En el camino hacia la Pascua, la Palabra de Dios nos presenta este domingo los diez mandamientos de la ley de Dios.
Fueron dados por Dios a Moisés en el monte Sinaí y señalan el camino de la vida para toda persona que viene a este mundo. Son palabras fundamentales para todas las religiones monoteístas, y han sido llevadas a plenitud por el mismo Jesús en el sermón de la montaña, las Bienaventuranzas.
Cuando el joven rico se acercó a Jesús, atraído por su persona y su doctrina, le preguntó qué debía hacer para alcanzar la vida eterna. Y Jesús le respondió: “Si quieres entrar en la vida, guarda los mandamientos” (Mt 19,1619). Para Jesús, por tanto, la guarda de los mandamientos es un punto clave de su discipulado para alcanzar la vida eterna. “Si me amáis, guardareis mis mandamientos” (Jn 14,15).
La iconografía nos presenta a Moisés con dos tablas de la Ley, recibidas de Dios mismo. En la primera tabla se encuentran los mandamientos para con Dios y en la segunda tabla los mandamientos para con el prójimo. Recientemente el papa Francisco nos recordaba que no podemos eliminar una de las tablas para quedarnos con la otra. No podemos intentar cumplir los mandamientos para con Dios y olvidarnos de los mandamientos para con el prójimo, o viceversa.
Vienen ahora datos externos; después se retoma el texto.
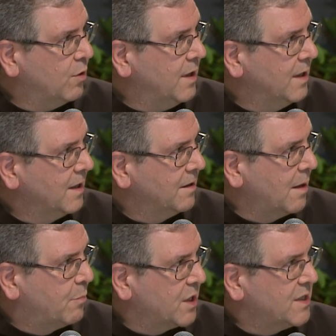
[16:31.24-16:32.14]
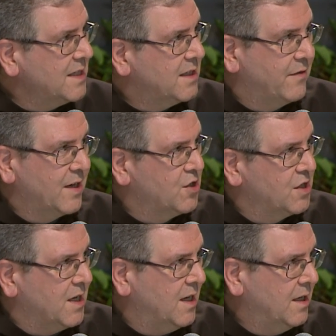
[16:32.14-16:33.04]
We have been guided in the
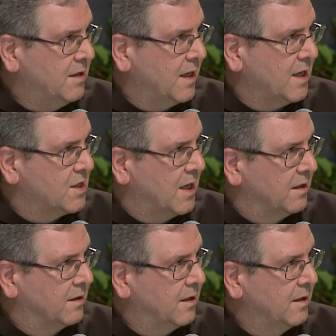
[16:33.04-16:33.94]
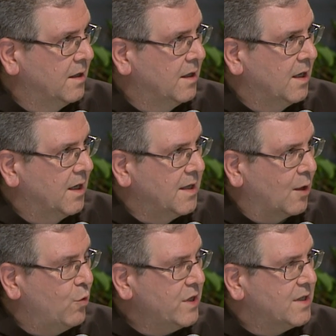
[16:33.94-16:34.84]
last eight
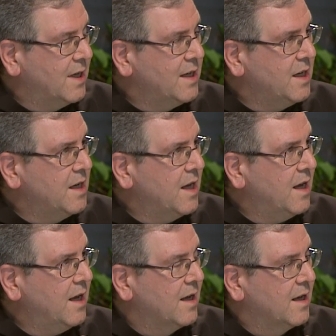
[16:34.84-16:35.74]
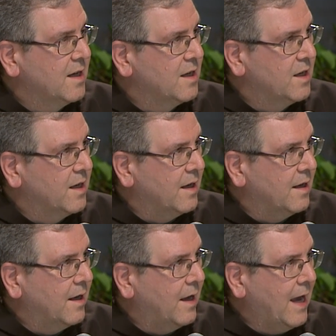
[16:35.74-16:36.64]
centuries, and along
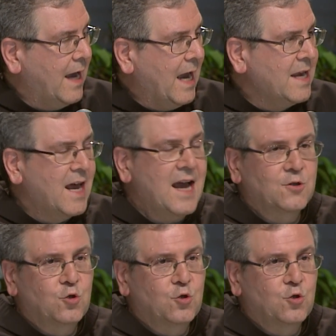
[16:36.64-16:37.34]
these lines,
El mandamiento principal es “amarás…”. La persona humana está hecha para amar y ser amada y cuando se encuentra con el amor, se siente feliz. Nos decía san Juan Pablo II: “El hombre no puede vivir sin amor. Él permanece para sí mismo un ser incomprensible, su vida está privada de sentido si no se le revela el amor, si no se encuentra con el amor, si no lo experimenta y lo hace propio, si no participa en él vivamente” (RH 10). Por tanto, el mandamiento de Dios coincide con la aspiración más profunda de nuestro corazón: amar.
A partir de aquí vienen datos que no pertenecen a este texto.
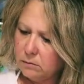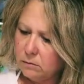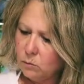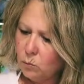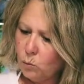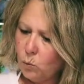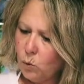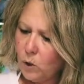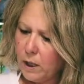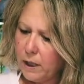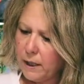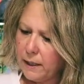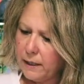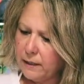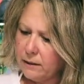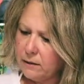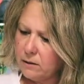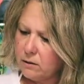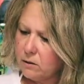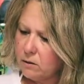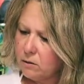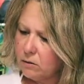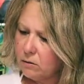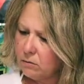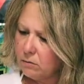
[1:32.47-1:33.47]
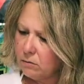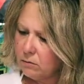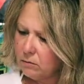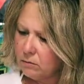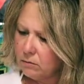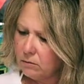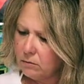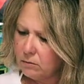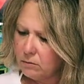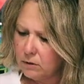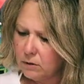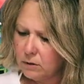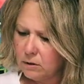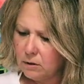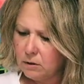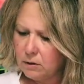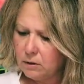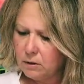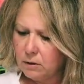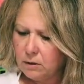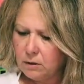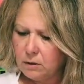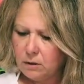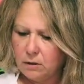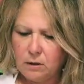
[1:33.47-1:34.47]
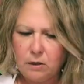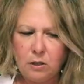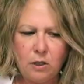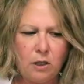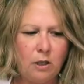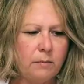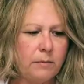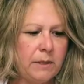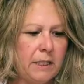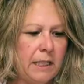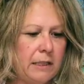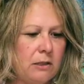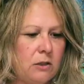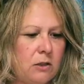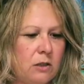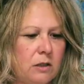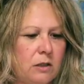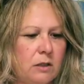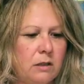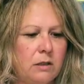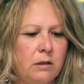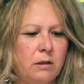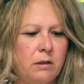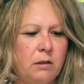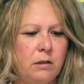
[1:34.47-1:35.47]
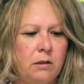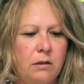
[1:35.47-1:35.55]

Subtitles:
white combination.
A veces entendemos mal los mandamientos de Dios, como si fueran preceptos externos, como normas de tráfico que hay que cumplir aunque te cueste, como si fueran fruto del esfuerzo humano, muchas veces titánico. Y no es así. Los mandamientos ante todo son dinamismos interiores de la vida de Dios en nosotros. En gran medida son como nuestro ADN, como nuestras señas de identidad humana, están inscritos a fuego en nuestra propia naturaleza humana. Lo mismo que tenemos brazos y corazón, como órganos vitales de nuestro cuerpo, tenemos el dinamismo vital del amor en nuestra alma. Y también en gran medida los mandamientos son gracia dada para llevarnos a la plenitud, para llegar a la santidad. Si no fuera por la gracia de Dios, no podríamos cumplir tales mandamientos. Naturaleza y gracia se conjugan en los mandamientos.
Todos los mandamientos se resumen en dos: el amor a Dios, que es fuente de todo lo demás y el amor al prójimo que es la verificación de que nuestro corazón ama de verdad: “Quien no ama a su hermano, a quien ve, no puede amar a Dios, a quien no ve” (1Jn 4,20). El amor a Dios está en el origen, porque es respuesta al amor que Dios nos tiene. El ha empezado primero, nos hace capaces de amar, haciéndonos parecidos a él. Por eso, el amor a Dios es expresión de adoración, de aceptación de su voluntad, de sentirnos hijos amados de Dios. A partir de ahí, viene amar al prójimo porque es hijo de Dios e imagen suya, aunque muchas veces la provocación al amor se produce en la relación con los demás, al constatar sus necesidades o al comprobar que podemos hacerles bien.
Por el contrario, el pecado no es otra cosa que el rechazo de Dios en sí mismo o en sus criaturas, en sus hijos. Ofendemos a Dios cuando no le reconocemos como Dios, cuando nos olvidamos de él, cuando no lo referimos todo a él. Y ofendemos a los demás cuando no los consideramos hermanos y cuando buscamos nuestros intereses egoístamente. Los diez mandamientos son un buen repaso de cómo hemos de vivir y actuar en la nueva vida que Cristo nos ha dado por el bautismo, y que vamos a renovar en la Pascua. La tercera parte del Catecismo de la Iglesia Católica (CEC 2052ss) nos lo explica detalladamente.